If I had not been part of this research project, I may have continued to avoid addressing mental health issues with my patients. But it made me realise there are things I can do even though I am not a trained mental health nurse, such as making better use of the mental health expertise available and signposting patients to the right services.
Since being part of the systematic review team, I have referred many more people to single or multiple services, depending on their needs. I have become more confident in working jointly with the person and the mental health practitioner once the referral has been made.
Collaborating more with the person and mental health experts has helped allay the fears I had about how the person perceives the referral, whether I have made the right assessment, whether I have referred them to the correct service in a timely fashion, and what will happen to the person while they are awaiting review.
Asking more questions has prompted deeper reflection on my practice and an awareness of where further research is needed.
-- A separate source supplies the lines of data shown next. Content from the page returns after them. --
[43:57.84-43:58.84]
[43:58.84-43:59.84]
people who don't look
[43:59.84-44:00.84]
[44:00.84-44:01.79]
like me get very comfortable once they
Screening so many papers also highlighted research that, although not relevant to the systematic review, was relevant to my practice. One study, for example, looked at using group consultations to complete advanced care plans, which I was able to take back into practice and discuss with my colleagues.
Taking part in this process taught me that my longstanding fears about addressing a person’s mental health needs were unfounded. Acknowledging the biggest concern for the person has saved time as they can be offered the right help earlier, and without good mental health, good physical health can be hard to achieve.
I have also improved my communication skills and am no longer afraid to start a conversation about mental health. Speaking to people about their mental health has not made things worse – the opposite in fact as people are often grateful for the discussion and offer of available services.
Being part of a multidisciplinary group has improved my team-working skills and appreciation of the roles of others; we all had different knowledge, skills, experience and perspectives, which helped us to critically appraise the literature from different angles.